A well-known local landmark is '"The Bing", well known for children to slide down it in a wheely bin or a bread crate, a large loose stone hill formed by extensive mining operations, which were active in the area until the 1960s. Cambusnethan was a major coal mining centre at the start of the 20th century and, when it was all finished, the shafts were closed and the spoil heaps landscaped to create The Bing.

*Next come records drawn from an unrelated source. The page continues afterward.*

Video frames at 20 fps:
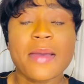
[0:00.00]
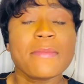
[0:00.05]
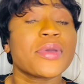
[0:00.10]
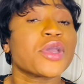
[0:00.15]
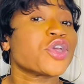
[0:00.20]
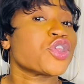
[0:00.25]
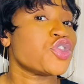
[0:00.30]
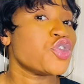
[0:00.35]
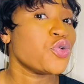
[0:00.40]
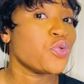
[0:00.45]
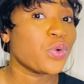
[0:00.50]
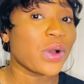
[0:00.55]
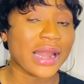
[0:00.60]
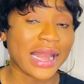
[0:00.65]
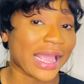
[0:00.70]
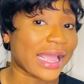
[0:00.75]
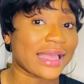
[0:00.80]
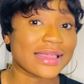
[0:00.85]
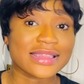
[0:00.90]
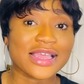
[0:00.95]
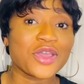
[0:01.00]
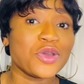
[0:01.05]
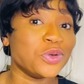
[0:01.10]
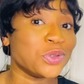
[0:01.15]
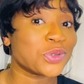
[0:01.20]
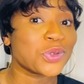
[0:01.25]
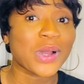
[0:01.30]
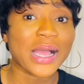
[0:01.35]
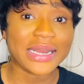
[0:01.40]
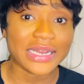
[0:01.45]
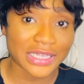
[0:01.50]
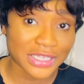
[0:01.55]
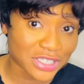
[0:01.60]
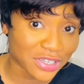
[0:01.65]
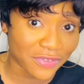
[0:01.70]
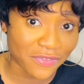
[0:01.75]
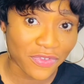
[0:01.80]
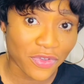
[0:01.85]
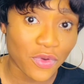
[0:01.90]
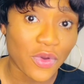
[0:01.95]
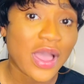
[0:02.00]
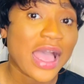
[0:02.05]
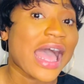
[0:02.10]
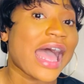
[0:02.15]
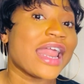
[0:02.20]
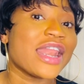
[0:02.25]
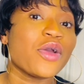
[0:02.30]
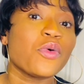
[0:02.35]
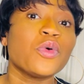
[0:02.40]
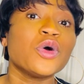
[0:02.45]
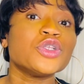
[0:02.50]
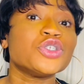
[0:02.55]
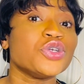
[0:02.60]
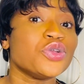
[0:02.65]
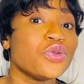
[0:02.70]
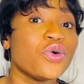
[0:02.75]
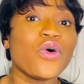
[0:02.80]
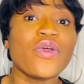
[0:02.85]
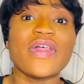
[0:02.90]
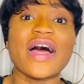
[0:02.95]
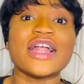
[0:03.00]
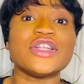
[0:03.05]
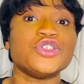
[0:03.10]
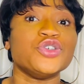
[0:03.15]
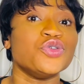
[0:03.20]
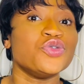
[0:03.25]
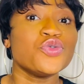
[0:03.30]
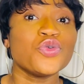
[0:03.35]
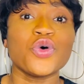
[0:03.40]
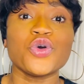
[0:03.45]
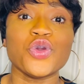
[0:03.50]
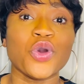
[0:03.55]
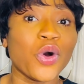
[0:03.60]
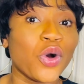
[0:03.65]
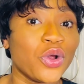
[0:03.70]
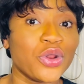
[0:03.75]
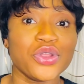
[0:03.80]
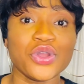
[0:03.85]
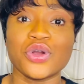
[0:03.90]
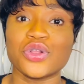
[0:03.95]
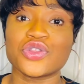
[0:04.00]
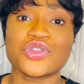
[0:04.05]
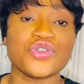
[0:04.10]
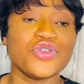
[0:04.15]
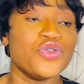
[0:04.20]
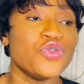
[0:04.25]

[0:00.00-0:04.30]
because like I said, you do an interview and they want to know that you know your onions,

Cambusnethan House or Priory is a few miles west of the area and is a stunning Gothic house by Scottish architect James Gillespie Graham. It was so named because, before Wishaw existed, Cambusnethan was the name of the whole burgh stretching from Newmains to the River Clyde. Today the main town sits between Cambusnethan and the River Clyde.

==Notable residents==
- Alex Duthart (7 October 1925 – 27 November 1986) was a Scottish drummer who revolutionised Scottish pipe band drumming.

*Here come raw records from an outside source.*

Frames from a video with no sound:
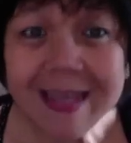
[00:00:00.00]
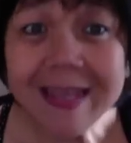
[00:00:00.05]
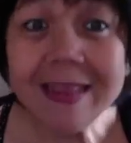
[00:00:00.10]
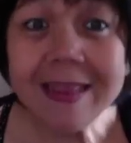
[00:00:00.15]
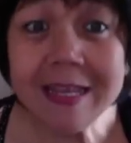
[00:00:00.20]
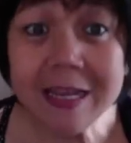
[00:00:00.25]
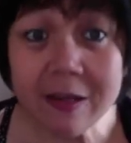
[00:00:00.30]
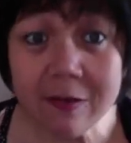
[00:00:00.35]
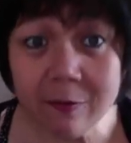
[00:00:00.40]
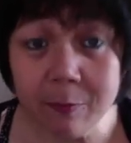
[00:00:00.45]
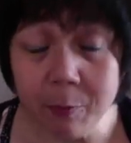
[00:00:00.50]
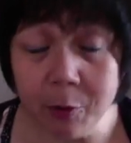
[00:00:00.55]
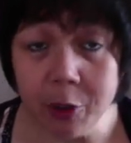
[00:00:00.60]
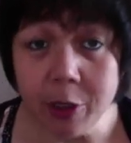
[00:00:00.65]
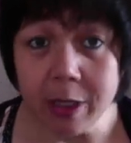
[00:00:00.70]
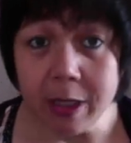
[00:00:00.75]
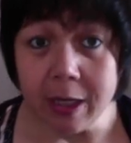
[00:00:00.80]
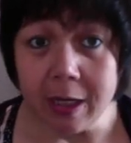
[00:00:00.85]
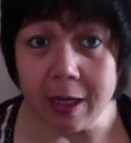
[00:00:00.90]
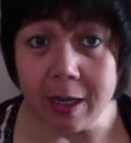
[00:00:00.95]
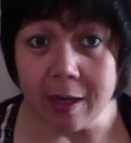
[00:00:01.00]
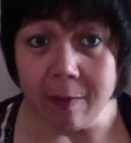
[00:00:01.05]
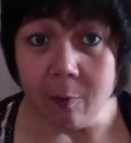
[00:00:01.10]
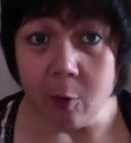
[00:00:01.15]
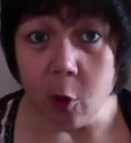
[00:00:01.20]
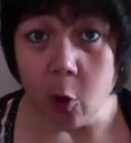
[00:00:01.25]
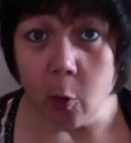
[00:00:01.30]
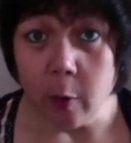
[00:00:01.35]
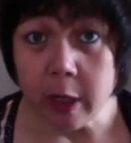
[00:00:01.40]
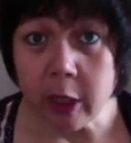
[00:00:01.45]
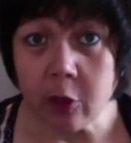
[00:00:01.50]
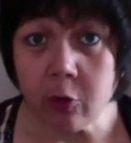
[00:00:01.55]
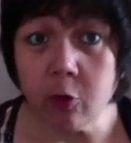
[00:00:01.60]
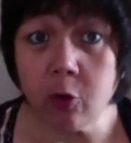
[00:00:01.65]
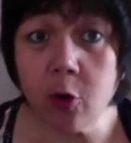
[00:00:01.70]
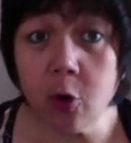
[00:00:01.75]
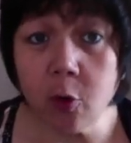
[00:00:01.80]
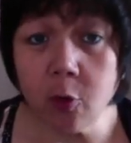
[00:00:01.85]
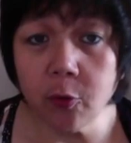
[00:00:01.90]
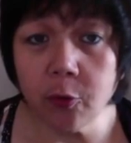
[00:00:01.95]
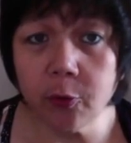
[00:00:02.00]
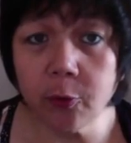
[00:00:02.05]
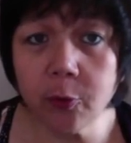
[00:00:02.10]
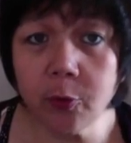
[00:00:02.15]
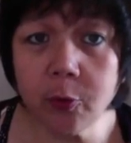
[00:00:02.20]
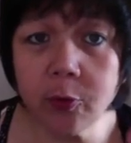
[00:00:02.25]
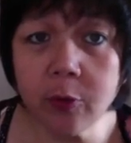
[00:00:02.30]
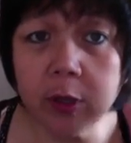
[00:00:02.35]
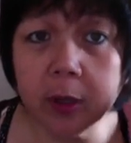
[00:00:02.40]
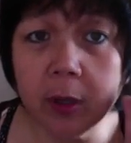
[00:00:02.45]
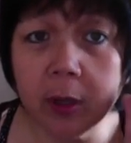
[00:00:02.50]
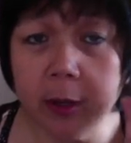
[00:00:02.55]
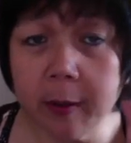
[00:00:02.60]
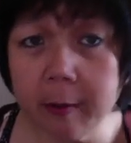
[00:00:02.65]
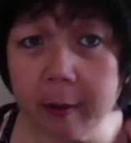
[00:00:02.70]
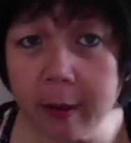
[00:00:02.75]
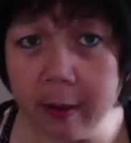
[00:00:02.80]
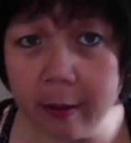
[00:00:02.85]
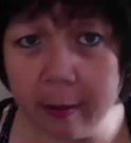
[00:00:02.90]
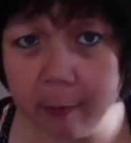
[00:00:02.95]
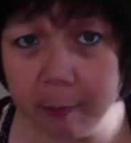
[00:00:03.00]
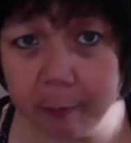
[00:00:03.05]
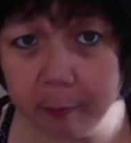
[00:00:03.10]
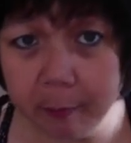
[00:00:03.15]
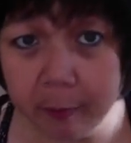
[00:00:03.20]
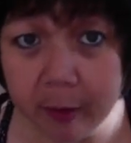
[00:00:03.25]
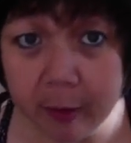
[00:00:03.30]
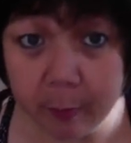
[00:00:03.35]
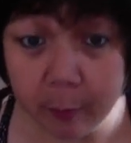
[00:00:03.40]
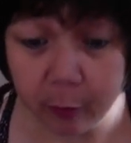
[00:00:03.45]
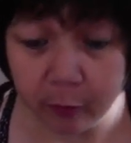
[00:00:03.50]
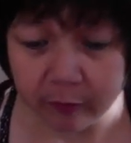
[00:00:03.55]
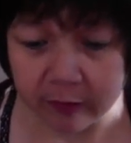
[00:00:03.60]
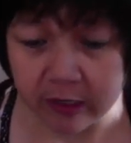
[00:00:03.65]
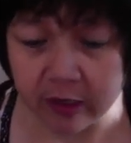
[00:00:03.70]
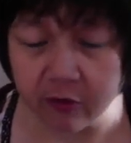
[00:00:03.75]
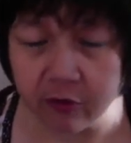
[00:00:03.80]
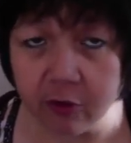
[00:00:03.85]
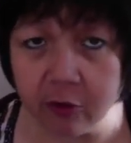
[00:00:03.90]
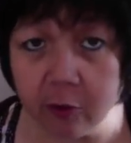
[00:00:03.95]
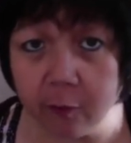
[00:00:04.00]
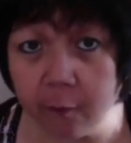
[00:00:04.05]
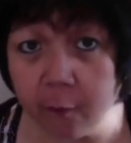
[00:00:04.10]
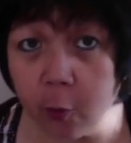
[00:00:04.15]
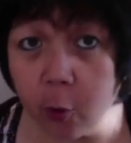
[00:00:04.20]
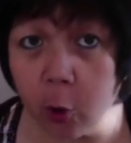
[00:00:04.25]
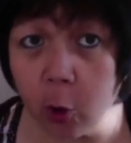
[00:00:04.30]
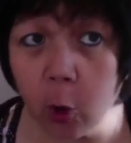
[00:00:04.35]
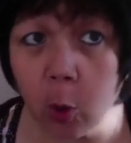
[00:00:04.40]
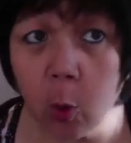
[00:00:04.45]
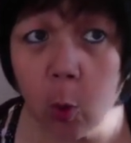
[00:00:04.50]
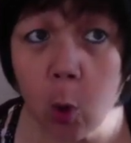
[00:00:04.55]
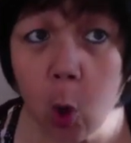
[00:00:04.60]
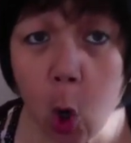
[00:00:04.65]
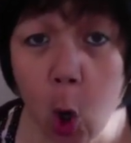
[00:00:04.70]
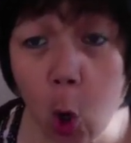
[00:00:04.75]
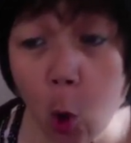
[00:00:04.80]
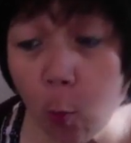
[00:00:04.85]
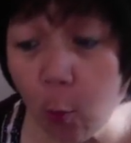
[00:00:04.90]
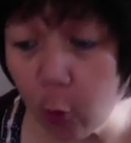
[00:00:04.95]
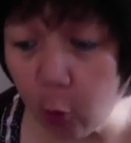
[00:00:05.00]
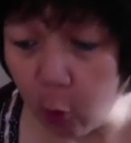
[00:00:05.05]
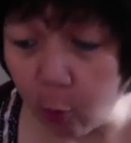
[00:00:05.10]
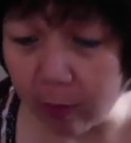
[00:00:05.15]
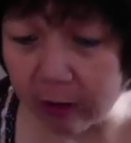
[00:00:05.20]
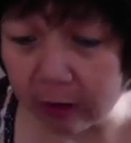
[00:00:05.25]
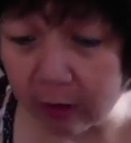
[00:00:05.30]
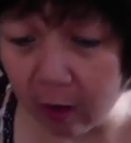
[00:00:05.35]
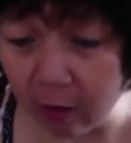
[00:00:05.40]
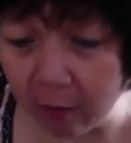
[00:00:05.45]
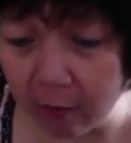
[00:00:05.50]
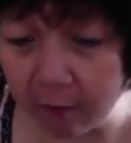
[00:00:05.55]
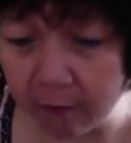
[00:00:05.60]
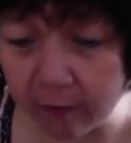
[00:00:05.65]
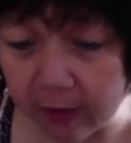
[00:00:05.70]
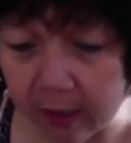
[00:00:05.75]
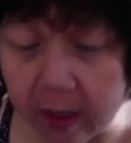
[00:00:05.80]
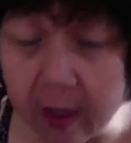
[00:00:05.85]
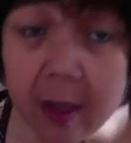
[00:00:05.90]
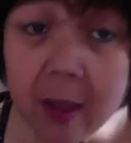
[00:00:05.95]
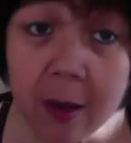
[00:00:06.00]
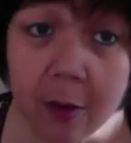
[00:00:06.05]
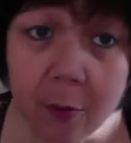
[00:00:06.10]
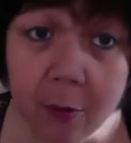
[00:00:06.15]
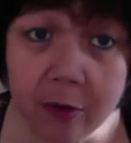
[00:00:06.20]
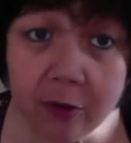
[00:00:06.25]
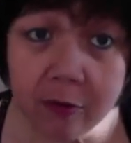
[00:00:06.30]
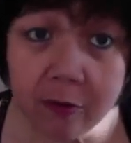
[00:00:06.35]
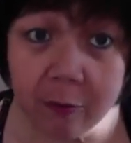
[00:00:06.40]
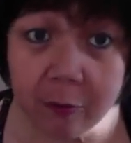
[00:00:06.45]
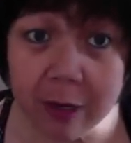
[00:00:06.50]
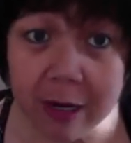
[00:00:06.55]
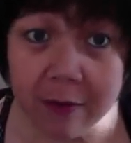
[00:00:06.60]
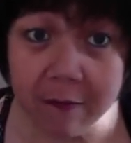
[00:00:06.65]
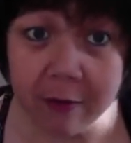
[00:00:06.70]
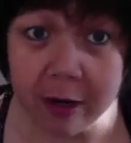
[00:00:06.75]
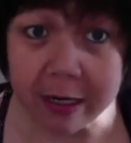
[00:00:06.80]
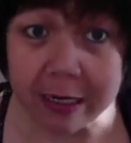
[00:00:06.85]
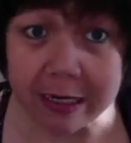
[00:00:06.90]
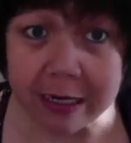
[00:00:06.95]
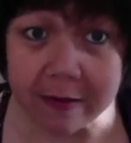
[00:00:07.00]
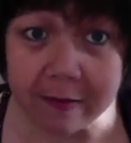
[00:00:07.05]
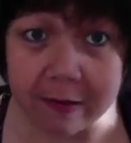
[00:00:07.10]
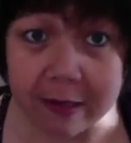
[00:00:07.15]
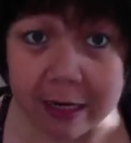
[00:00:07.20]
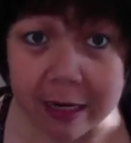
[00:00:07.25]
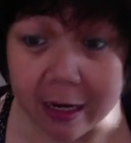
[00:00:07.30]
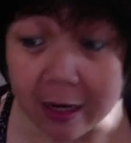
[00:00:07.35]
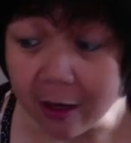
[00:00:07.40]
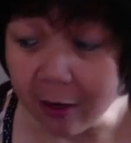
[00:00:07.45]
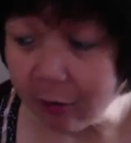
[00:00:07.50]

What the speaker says: This morning, I'm going to go through the procedure for home chromatography, which is really very easy.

- Dame Dr. Ruth Silver, DBE is the Principal of Lewisham College and an adviser to the Select Committee in the House of Commons and a member of the Skills Commission.
- Pte William Johnstone Milne. Born 21 December 1891. Killed in Action at Thelus, France, 9 April 1917 serving in the 16th Battalion, Manitoba (Canadian Scottish) Regiment. Posthumous recipient of the Victoria Cross.
- Sir James Denham-Steuart, 7th Baronet of Coltness, an early economist whose Inquiry into the Principles of Political Oeconomy predates Adam Smith's An Inquiry into the Nature and Causes of the Wealth of Nations by nine years, is buried in the family vault at old Cambusnethan church (now a ruin).
- Tom and Jack Alexander. The Scottish music singing duo known as the Alexander Brothers.